In Danimarca, a chi perde il lavoro, lo Stato eroga un sussidio di disoccupazione che può arrivare fino al 90% dell’ultimo salario ma fino a un tetto massimo di circa duemila euro. La durata di questo sussidio fino ad oggi è stata di quattro anni, ma dal 2013 sarà di non più di 24 mesi. Le politiche attive del lavoro, cioè quelle che nel nostro paese dovrebbero essere svolte dai centri per l’impiego, giocano in Danimarca un ruolo fondamentale. I “centri per l’impiego” danesi svolgono veramente il ruolo di facilitare l’incontro tra domanda e offerta di lavoro. Questo obiettivo viene perseguito aiutando chi cerca di entrare (o rientrare) nel mondo del lavoro tramite politiche di orientamento e corsi di formazione continua che hanno lo scopo di rendere la propria figura più appetibile sul mercato del lavoro. Un cittadino danese, nel corso della propria vita lavorativa, può cambiare azienda o settore anche sette o otto volte e la cosa più importante è che non esistono lavoratori di serie A e di serie B. Tutti sono garantiti allo stesso modo. In Danimarca il posto fisso è veramente monotono ma solo perché si è sicuri che perso un lavoro se ne troverà un altro in breve tempo.
Un sistema del genere può funzionare solo sulla base di un’ enorme fiducia reciproca tra le parti sociali, cosa che sicuramente manca nel nostro paese. Dare la possibilità di licenziare più facilmente, se non gestita correttamente, potrebbe portare a situazioni ricattatorie ancora peggiori di quelle vissute oggigiorno dai lavoratori precari.

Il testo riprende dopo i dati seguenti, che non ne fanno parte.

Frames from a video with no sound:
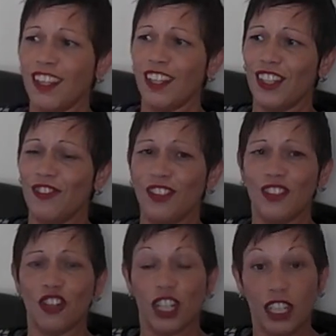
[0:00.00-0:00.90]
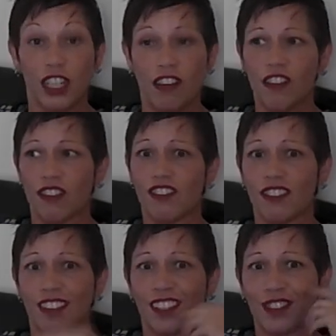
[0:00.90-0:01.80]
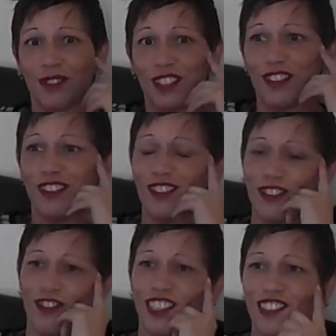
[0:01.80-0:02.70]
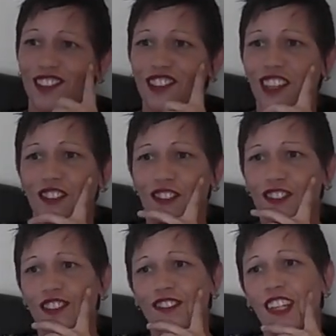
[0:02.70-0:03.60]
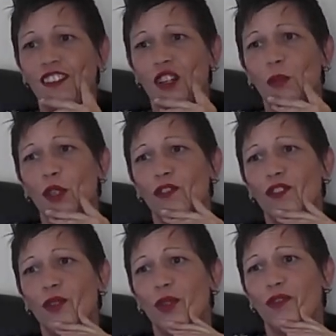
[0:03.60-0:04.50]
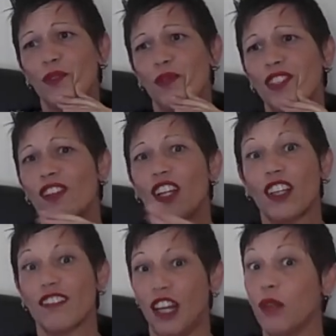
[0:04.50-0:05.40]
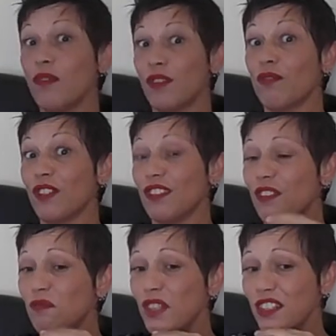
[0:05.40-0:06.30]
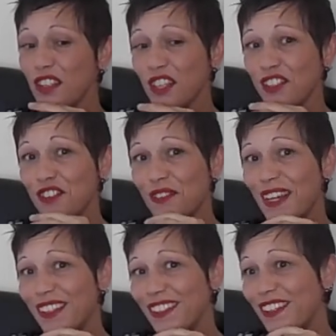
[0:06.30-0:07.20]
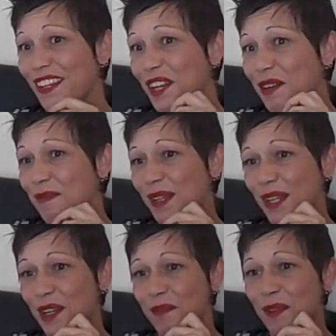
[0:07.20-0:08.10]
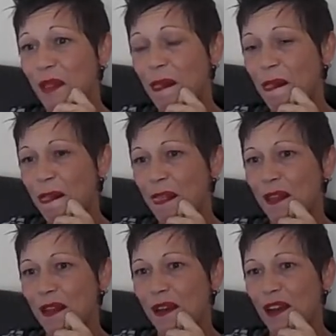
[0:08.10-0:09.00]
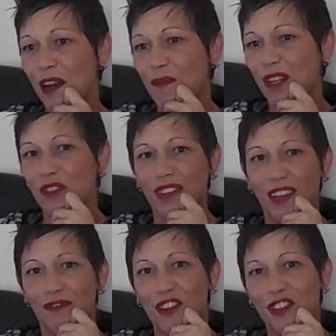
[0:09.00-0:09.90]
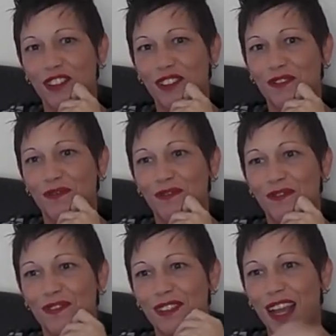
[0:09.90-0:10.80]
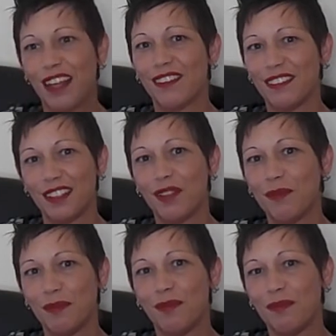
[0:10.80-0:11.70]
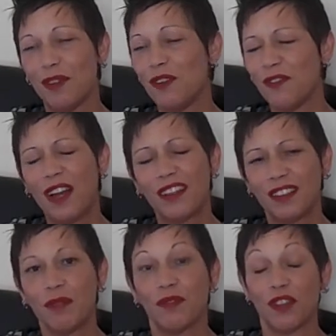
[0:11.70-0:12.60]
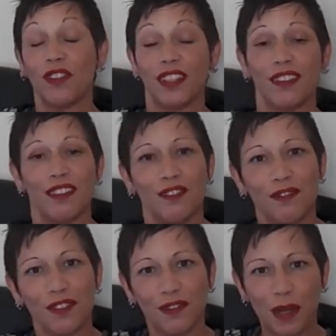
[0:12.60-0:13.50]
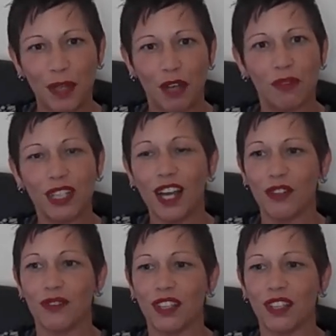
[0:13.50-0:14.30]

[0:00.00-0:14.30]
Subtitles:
If you've got any answers to these questions or any suggestions of how I move forward from this, like I say, I'm still doing some research around this, but I'm wondering how far down the deep oh, how deep, sorry, the rabbit hole goes.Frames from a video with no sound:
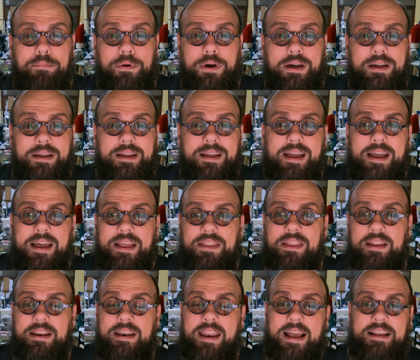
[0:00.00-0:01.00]
But
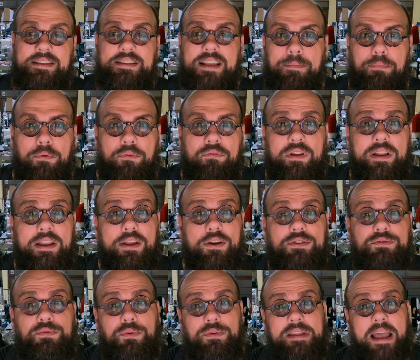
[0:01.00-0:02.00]
the next couple
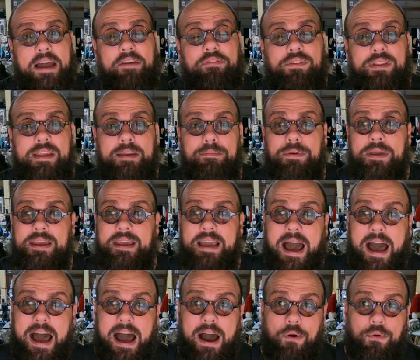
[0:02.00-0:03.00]
videos will definitely be
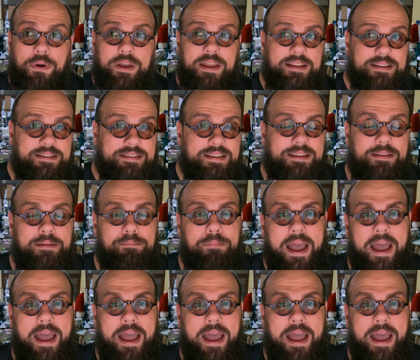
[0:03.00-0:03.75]
out intoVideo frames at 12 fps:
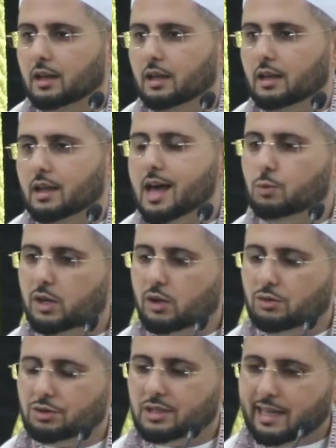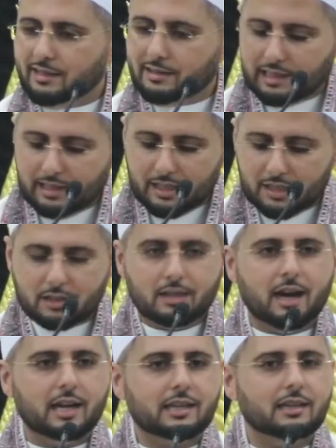And we don't set clear
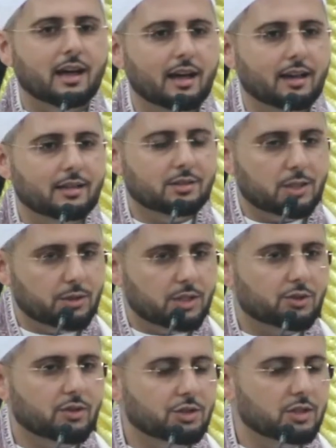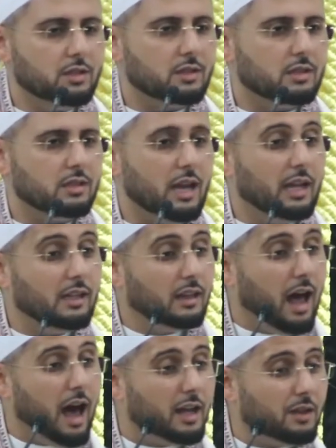guidelines and restrictions. And a
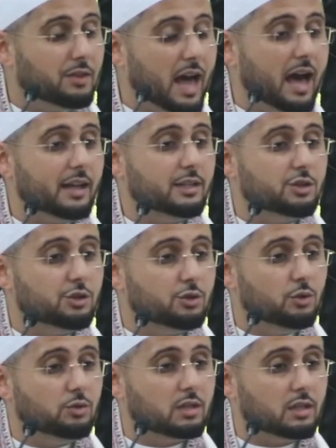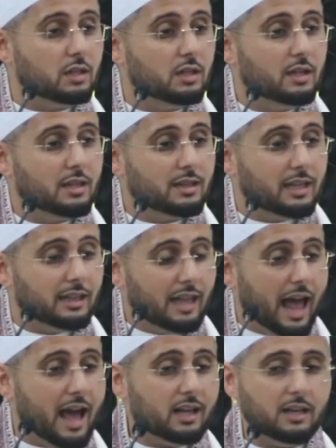lot of that is due to the
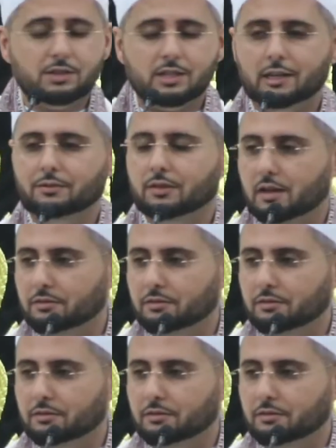lack of self-love.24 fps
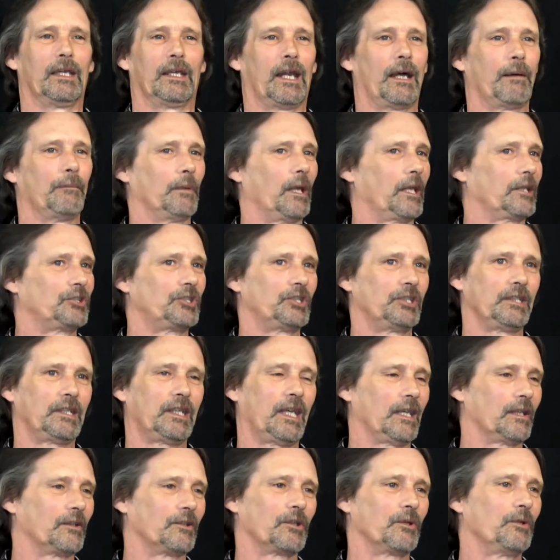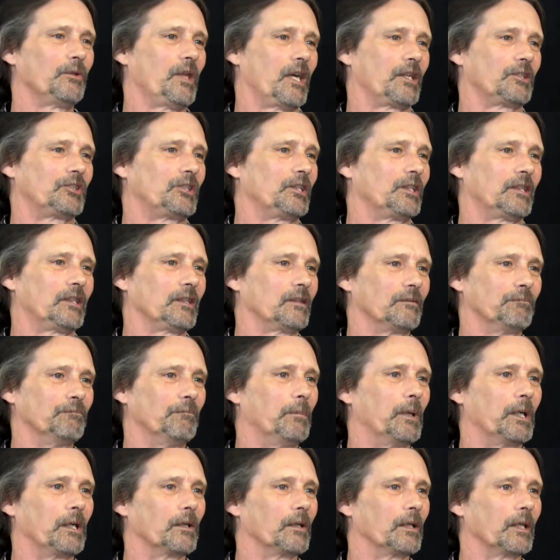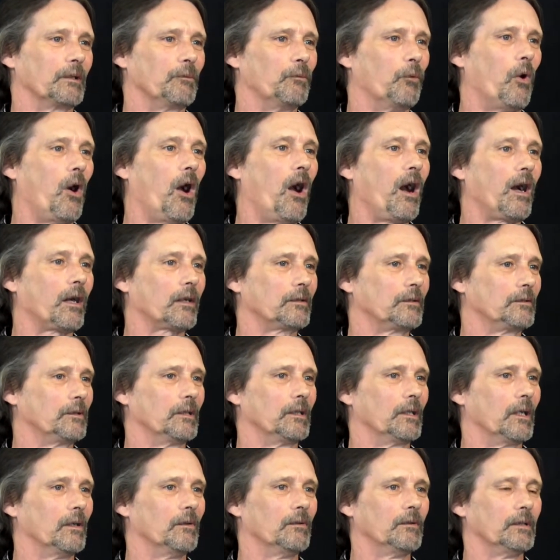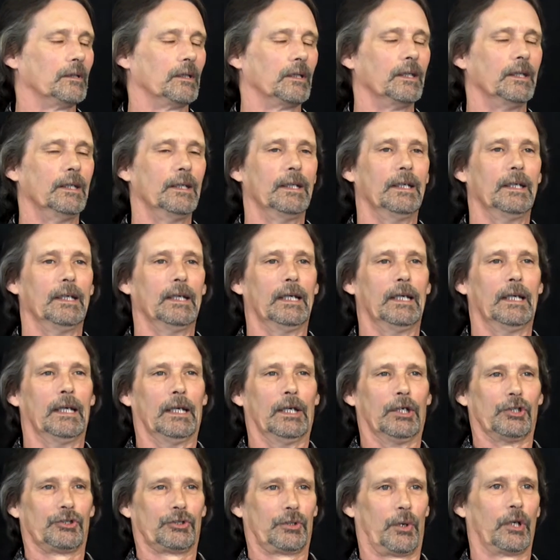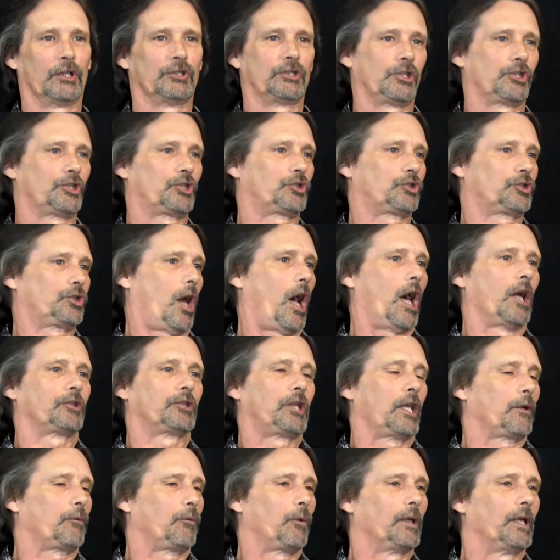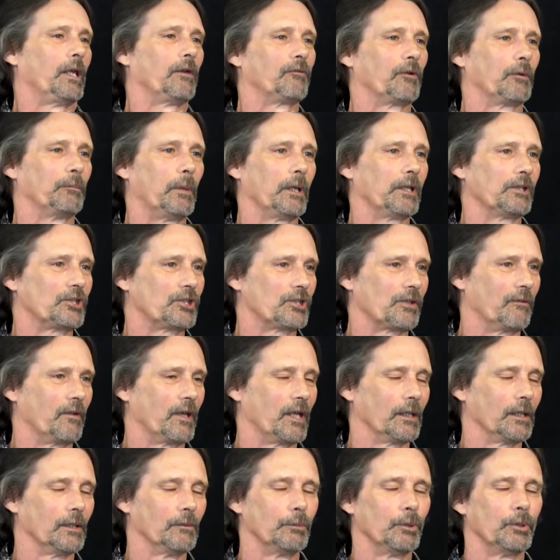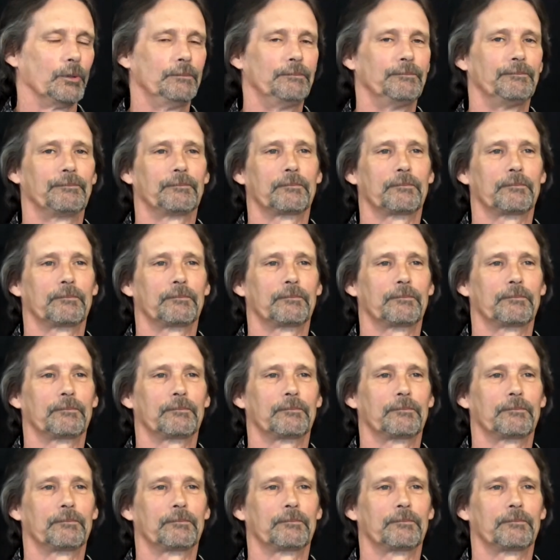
And I'm like, she can't do that. She can barely walk, you know. And so I said, I'll take whatever bed's available.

Questa fiducia si costruisce con il tempo, infatti il modello danese affonda le sue radici nel cosiddetto “accordo di Settembre” siglato dalle parti sociali addirittura nel 1899.
Recuperare più cento anni di ritardo non è certo un’impresa facile ma c’è chi, nonostante questo, sta cercando di portare avanti queste idee: sia il “contratto unico” proposto dagli economisti Boeri e Garibaldi sia il disegno di legge presentato dal senatore Ichino sono valide proposte che però sono state ignorate dall’attuale governo.
Il “contratto unico” prevede che tutti i contratti di nuova stipulazione siano a tempo indeterminato caratterizzati da una fase di inserimento e una di stabilità. Durante la fase di inserimento che dura fino a tre anni il licenziamento può avvenire solo dietro compensazione monetaria e alla fine di essa le tutele relative al licenziamento sono quelle dell’articolo 18 (pre-riforma Fornero). Il disegno di legge del senatore Ichino, ispirato alla flexicurity danese, prevede anch’esso che tutti i nuovi contratti siano a tempo indeterminato ma con la possibilità di licenziare il lavoratore per motivazioni economiche risarcendolo con un indennizzo. Il trattamento di disoccupazione ammonterebbe a al 90% dell’ultima retribuzione (con il tetto di 3000 euro al mese); l’80% il secondo anno e il 70% il terzo. Parte di quest’indennizzo sarebbe pagato dall’azienda che sarebbe perciò incentivata ad attivare delle politiche efficaci di ricollocamento per consentire al lavoratore di trovare una nuova occupazione il più presto possibile.
Troppo poco è stato fatto da questo governo riguardo a questi temi e questo non fa altro che alimentare il pregiudizio di chi non vuole neanche sentire la parola “flessibilità”. Fino a che esisterà l’apartheid nel mondo del lavoro tra precari e lavoratori a tempo indeterminato sarebbe meglio fare più attenzione prima di definire “monotono” qualcosa che per molti è purtroppo solo un miraggio.